過酷な労働で疲れ切った体と心を癒し、家族の愛情を育んだ、
いわば黒人たちの心に刷り込まれた “魂の料理” です。


今、日本は、B級グルメブーム☆

このB級料理も、
昔から地元の人に愛される料理だったり、ちょっとしたおやつ代わりだったり、
地元に馴染み、住民の心とともにある、1つの “ソウル・フード” でしょう。



そして、家族が集まる晩餐 “サンデー・ディナー” 。

(私事ですが)
毎週日曜は無理でも、うちの実家でも、年に1~2度、
私、弟、親の3家族、あと神父さんではありませんが、実家に長い間勤めてくれた家族同様のおばちゃんを必ず招き、食事会を開いています。

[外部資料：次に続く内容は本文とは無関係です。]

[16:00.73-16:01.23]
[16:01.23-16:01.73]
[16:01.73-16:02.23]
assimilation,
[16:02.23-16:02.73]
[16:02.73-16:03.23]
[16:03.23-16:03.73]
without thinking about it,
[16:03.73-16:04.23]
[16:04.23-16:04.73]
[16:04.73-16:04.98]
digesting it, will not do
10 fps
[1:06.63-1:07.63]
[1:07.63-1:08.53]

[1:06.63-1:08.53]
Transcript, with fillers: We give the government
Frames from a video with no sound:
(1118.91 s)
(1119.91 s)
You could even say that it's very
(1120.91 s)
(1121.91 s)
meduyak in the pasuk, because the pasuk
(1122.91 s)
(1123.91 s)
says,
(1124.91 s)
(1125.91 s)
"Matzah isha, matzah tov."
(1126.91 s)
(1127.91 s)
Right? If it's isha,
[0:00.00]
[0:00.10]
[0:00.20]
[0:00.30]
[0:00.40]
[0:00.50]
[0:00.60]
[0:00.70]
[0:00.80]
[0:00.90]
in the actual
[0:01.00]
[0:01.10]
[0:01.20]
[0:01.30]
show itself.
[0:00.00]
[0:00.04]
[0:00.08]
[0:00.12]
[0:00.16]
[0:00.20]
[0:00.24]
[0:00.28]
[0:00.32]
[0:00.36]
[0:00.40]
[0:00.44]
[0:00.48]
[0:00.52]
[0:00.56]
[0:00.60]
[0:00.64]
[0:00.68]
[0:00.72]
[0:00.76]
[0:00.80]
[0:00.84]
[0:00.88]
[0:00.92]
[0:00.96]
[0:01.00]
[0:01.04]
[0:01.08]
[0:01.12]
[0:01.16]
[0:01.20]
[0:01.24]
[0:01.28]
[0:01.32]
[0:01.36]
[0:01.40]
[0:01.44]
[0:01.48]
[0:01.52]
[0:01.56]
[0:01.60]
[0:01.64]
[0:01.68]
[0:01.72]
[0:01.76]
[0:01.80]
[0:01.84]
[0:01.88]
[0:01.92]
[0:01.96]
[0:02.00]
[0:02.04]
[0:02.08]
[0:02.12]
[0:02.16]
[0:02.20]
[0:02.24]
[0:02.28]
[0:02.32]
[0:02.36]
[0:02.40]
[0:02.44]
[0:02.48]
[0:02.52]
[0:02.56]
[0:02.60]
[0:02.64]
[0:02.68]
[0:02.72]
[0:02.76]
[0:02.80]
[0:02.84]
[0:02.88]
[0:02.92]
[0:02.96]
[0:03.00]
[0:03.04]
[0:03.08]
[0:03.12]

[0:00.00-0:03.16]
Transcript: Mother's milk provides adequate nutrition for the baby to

かといって、この映画のように沢山の料理を用意したり、喜びや悲しみを分かち合う、
そんな雰囲気ではありません。

ごくごく平凡に、家庭料理を食べ、話をし、ほんのひと時を過ごすだけ。


しかし、この食事会、
平凡であっても “思い出” として心に刻まれていくことは確かです。

3年前、ずっと一緒だった母が亡くなり、
今は子供たちを含め11名で、食事会を開いています。

母の座る場所も決まっていたので、
食事会を開けば、今でも母がその場に居るような気がし、
おそらくそれは、家族皆が感じていることだと思います。


きっと大事なのは、
同じ場所、 同じ席、 同じ面々、 そして、同じ我が家の味、、、

それらによって育まれた “思い出” が、
我が家のB級料理を、A級に感じさせてくれる☆

そして、家族のことを考えると、いつもその食事会のことを思い出すのです。


・家族みんなで食べると、料理は美味しくなる
・家族は、皆が揃うだけで絆が深まる

本作のそんなメッセージが、よくわかるような気がします。

「ソウル・フード」 「B級グルメ」 「我が家の味」

たとえA級でなくても、どれも美味しく感じるのは、 
 絆、 思い出、 ノスタルジー、  
そんなスパイスが利いているからだと思います。